Your answer must be an exact copy of the records below, minus any images.

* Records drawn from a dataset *
= = = = =
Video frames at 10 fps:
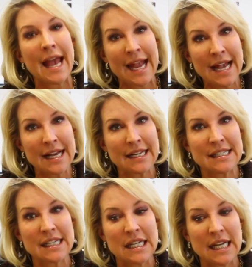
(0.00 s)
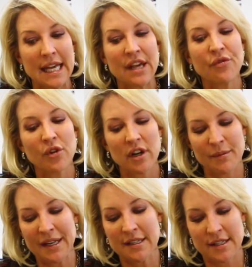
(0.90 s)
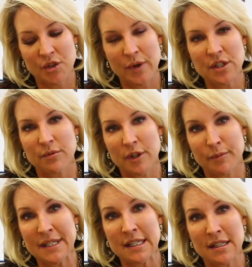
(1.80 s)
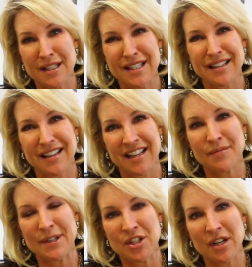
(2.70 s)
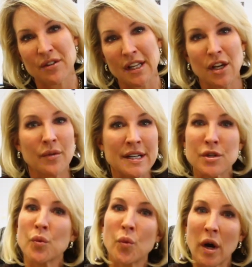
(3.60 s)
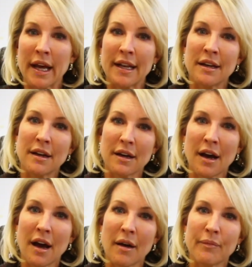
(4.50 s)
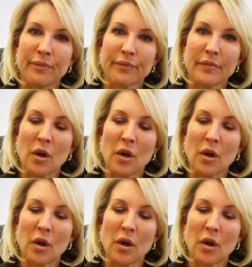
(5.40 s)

And if we're going to be in a situation where the business is going to be generally going to one, um,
= = = = =
* ANSWER SECTION *
Video frames at 10 fps:
(0.00 s)
(0.90 s)
(1.80 s)
(2.70 s)
(3.60 s)
(4.50 s)
(5.40 s)

And if we're going to be in a situation where the business is going to be generally going to one, um,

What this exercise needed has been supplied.